=== Data extract ===

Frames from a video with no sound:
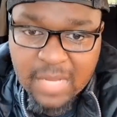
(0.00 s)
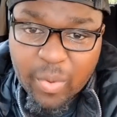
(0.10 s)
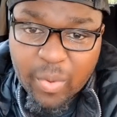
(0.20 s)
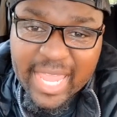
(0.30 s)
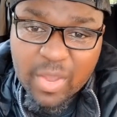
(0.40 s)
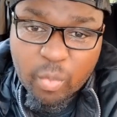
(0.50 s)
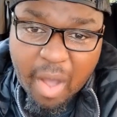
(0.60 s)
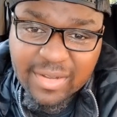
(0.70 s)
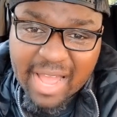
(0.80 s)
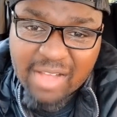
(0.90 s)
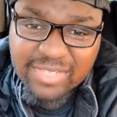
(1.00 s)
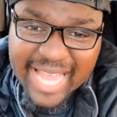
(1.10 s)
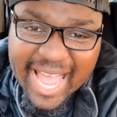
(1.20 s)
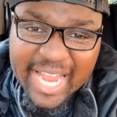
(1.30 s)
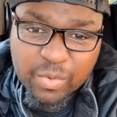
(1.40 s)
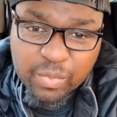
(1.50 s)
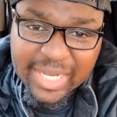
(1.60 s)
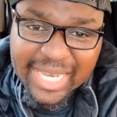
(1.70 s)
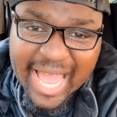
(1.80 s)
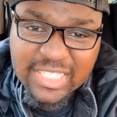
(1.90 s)
When he walked outside and
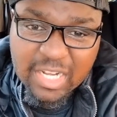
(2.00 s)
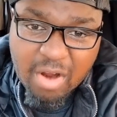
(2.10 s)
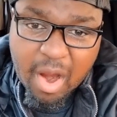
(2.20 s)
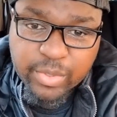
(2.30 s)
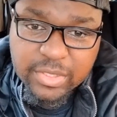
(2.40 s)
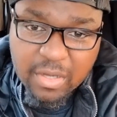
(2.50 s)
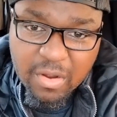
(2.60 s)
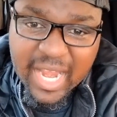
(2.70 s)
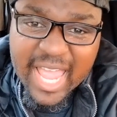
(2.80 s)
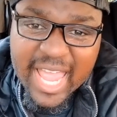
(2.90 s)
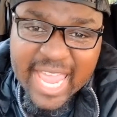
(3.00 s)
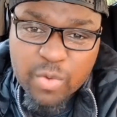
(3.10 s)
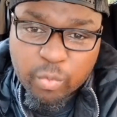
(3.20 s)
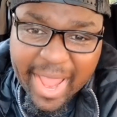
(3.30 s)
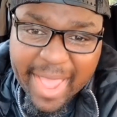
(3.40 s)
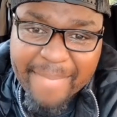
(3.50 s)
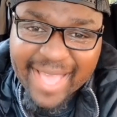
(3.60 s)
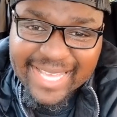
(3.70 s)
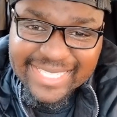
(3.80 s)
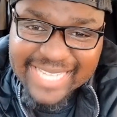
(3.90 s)
realized the car was gone, he ran
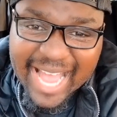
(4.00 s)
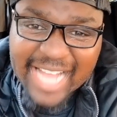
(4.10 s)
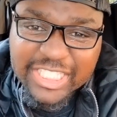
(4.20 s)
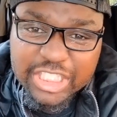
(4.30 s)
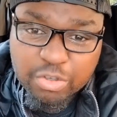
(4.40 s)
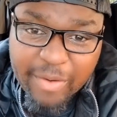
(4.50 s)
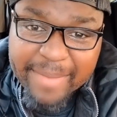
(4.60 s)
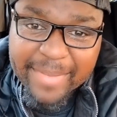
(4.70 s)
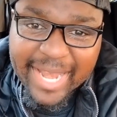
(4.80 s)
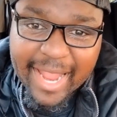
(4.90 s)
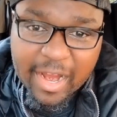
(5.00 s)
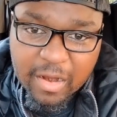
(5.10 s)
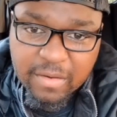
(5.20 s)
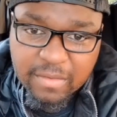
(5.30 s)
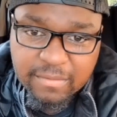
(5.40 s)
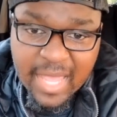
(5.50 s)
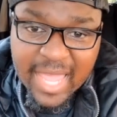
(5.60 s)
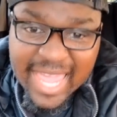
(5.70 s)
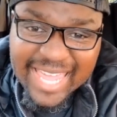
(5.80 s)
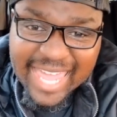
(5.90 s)
back inside screaming at her.
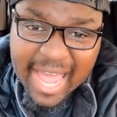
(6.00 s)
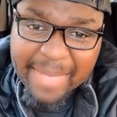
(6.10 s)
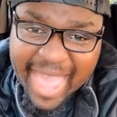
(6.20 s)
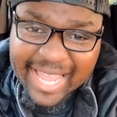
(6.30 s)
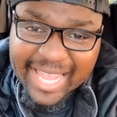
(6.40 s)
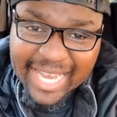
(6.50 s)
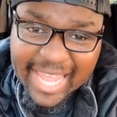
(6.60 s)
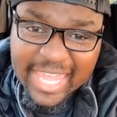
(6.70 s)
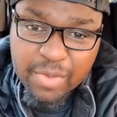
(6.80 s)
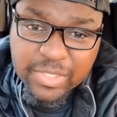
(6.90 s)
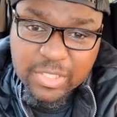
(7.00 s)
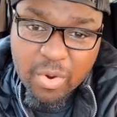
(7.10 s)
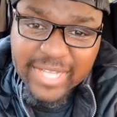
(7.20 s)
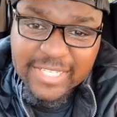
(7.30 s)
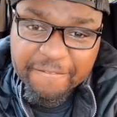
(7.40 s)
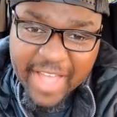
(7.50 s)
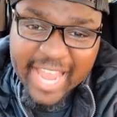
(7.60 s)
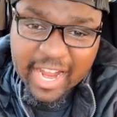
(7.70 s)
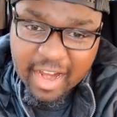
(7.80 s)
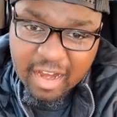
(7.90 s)
He kept acting like he was going to
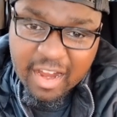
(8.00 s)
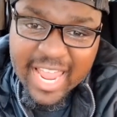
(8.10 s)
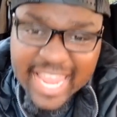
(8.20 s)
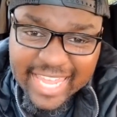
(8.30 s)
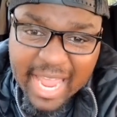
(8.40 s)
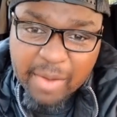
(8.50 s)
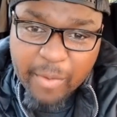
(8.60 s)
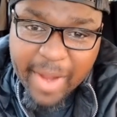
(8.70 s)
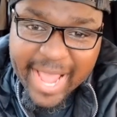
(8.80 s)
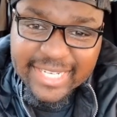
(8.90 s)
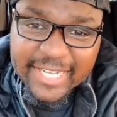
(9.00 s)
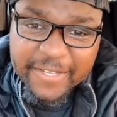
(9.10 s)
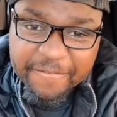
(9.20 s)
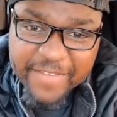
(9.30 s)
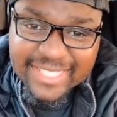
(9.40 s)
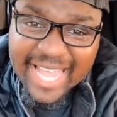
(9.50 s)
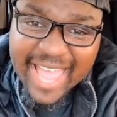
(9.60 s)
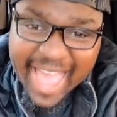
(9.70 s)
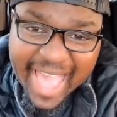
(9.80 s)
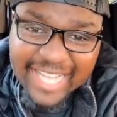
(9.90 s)
fight her. He kept raising his fist,
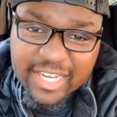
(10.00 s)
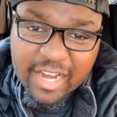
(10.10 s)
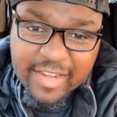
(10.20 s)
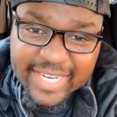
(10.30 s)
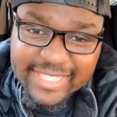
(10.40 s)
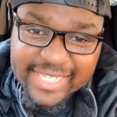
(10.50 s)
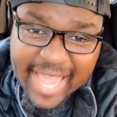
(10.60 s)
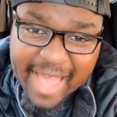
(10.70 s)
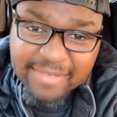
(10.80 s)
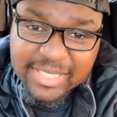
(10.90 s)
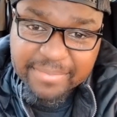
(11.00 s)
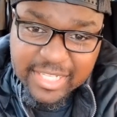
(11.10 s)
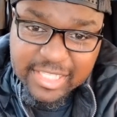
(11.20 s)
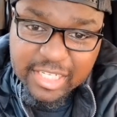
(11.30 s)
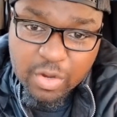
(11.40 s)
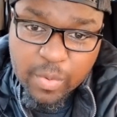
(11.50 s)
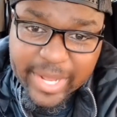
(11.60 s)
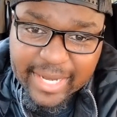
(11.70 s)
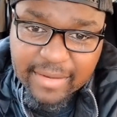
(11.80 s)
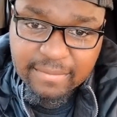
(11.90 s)
asking her did she have something to do
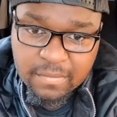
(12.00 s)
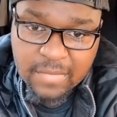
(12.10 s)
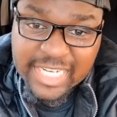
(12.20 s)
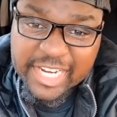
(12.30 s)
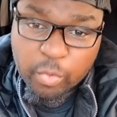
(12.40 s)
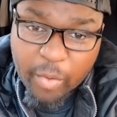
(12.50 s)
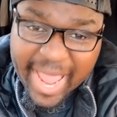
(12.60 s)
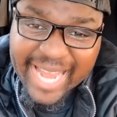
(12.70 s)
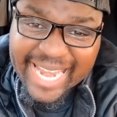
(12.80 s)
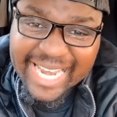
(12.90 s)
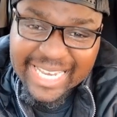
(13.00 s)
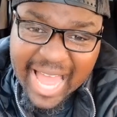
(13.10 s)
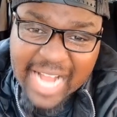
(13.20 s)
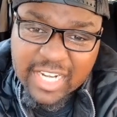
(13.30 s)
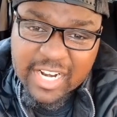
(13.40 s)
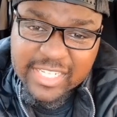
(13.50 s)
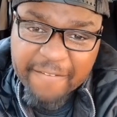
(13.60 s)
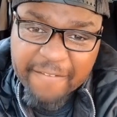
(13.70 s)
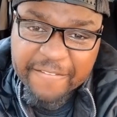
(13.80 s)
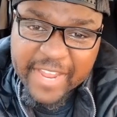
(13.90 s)
with it. She ran and locked
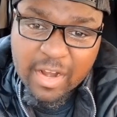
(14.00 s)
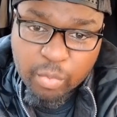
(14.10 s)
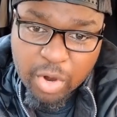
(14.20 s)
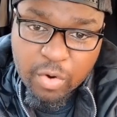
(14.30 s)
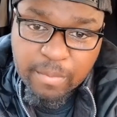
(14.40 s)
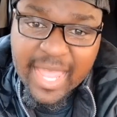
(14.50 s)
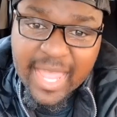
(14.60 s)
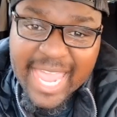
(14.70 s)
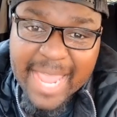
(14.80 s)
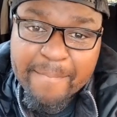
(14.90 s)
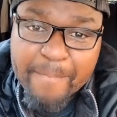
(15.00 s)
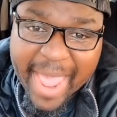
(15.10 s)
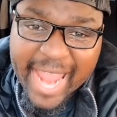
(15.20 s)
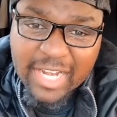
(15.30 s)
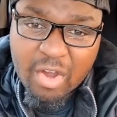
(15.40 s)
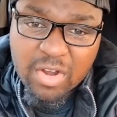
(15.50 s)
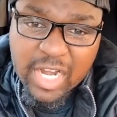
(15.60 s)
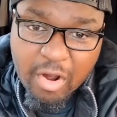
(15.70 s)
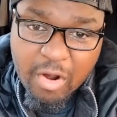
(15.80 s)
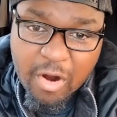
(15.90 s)
herself in a room. He banged on the
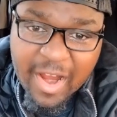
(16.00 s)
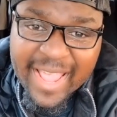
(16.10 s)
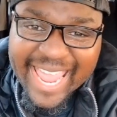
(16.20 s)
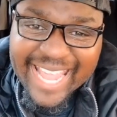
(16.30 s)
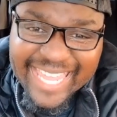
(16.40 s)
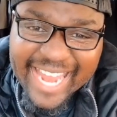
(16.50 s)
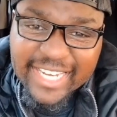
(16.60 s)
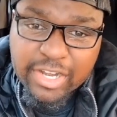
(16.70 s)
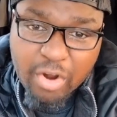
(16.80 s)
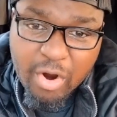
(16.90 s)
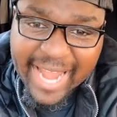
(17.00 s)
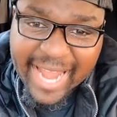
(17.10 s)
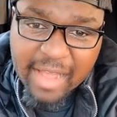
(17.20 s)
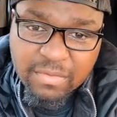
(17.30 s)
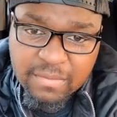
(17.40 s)
door and kicked the door down.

===

## [The task]
The answer must be an exact copy of the records, with no images in it.

## [Result]
Frames from a video with no sound:
(0.00 s)
(0.10 s)
(0.20 s)
(0.30 s)
(0.40 s)
(0.50 s)
(0.60 s)
(0.70 s)
(0.80 s)
(0.90 s)
(1.00 s)
(1.10 s)
(1.20 s)
(1.30 s)
(1.40 s)
(1.50 s)
(1.60 s)
(1.70 s)
(1.80 s)
(1.90 s)
When he walked outside and
(2.00 s)
(2.10 s)
(2.20 s)
(2.30 s)
(2.40 s)
(2.50 s)
(2.60 s)
(2.70 s)
(2.80 s)
(2.90 s)
(3.00 s)
(3.10 s)
(3.20 s)
(3.30 s)
(3.40 s)
(3.50 s)
(3.60 s)
(3.70 s)
(3.80 s)
(3.90 s)
realized the car was gone, he ran
(4.00 s)
(4.10 s)
(4.20 s)
(4.30 s)
(4.40 s)
(4.50 s)
(4.60 s)
(4.70 s)
(4.80 s)
(4.90 s)
(5.00 s)
(5.10 s)
(5.20 s)
(5.30 s)
(5.40 s)
(5.50 s)
(5.60 s)
(5.70 s)
(5.80 s)
(5.90 s)
back inside screaming at her.
(6.00 s)
(6.10 s)
(6.20 s)
(6.30 s)
(6.40 s)
(6.50 s)
(6.60 s)
(6.70 s)
(6.80 s)
(6.90 s)
(7.00 s)
(7.10 s)
(7.20 s)
(7.30 s)
(7.40 s)
(7.50 s)
(7.60 s)
(7.70 s)
(7.80 s)
(7.90 s)
He kept acting like he was going to
(8.00 s)
(8.10 s)
(8.20 s)
(8.30 s)
(8.40 s)
(8.50 s)
(8.60 s)
(8.70 s)
(8.80 s)
(8.90 s)
(9.00 s)
(9.10 s)
(9.20 s)
(9.30 s)
(9.40 s)
(9.50 s)
(9.60 s)
(9.70 s)
(9.80 s)
(9.90 s)
fight her. He kept raising his fist,
(10.00 s)
(10.10 s)
(10.20 s)
(10.30 s)
(10.40 s)
(10.50 s)
(10.60 s)
(10.70 s)
(10.80 s)
(10.90 s)
(11.00 s)
(11.10 s)
(11.20 s)
(11.30 s)
(11.40 s)
(11.50 s)
(11.60 s)
(11.70 s)
(11.80 s)
(11.90 s)
asking her did she have something to do
(12.00 s)
(12.10 s)
(12.20 s)
(12.30 s)
(12.40 s)
(12.50 s)
(12.60 s)
(12.70 s)
(12.80 s)
(12.90 s)
(13.00 s)
(13.10 s)
(13.20 s)
(13.30 s)
(13.40 s)
(13.50 s)
(13.60 s)
(13.70 s)
(13.80 s)
(13.90 s)
with it. She ran and locked
(14.00 s)
(14.10 s)
(14.20 s)
(14.30 s)
(14.40 s)
(14.50 s)
(14.60 s)
(14.70 s)
(14.80 s)
(14.90 s)
(15.00 s)
(15.10 s)
(15.20 s)
(15.30 s)
(15.40 s)
(15.50 s)
(15.60 s)
(15.70 s)
(15.80 s)
(15.90 s)
herself in a room. He banged on the
(16.00 s)
(16.10 s)
(16.20 s)
(16.30 s)
(16.40 s)
(16.50 s)
(16.60 s)
(16.70 s)
(16.80 s)
(16.90 s)
(17.00 s)
(17.10 s)
(17.20 s)
(17.30 s)
(17.40 s)
door and kicked the door down.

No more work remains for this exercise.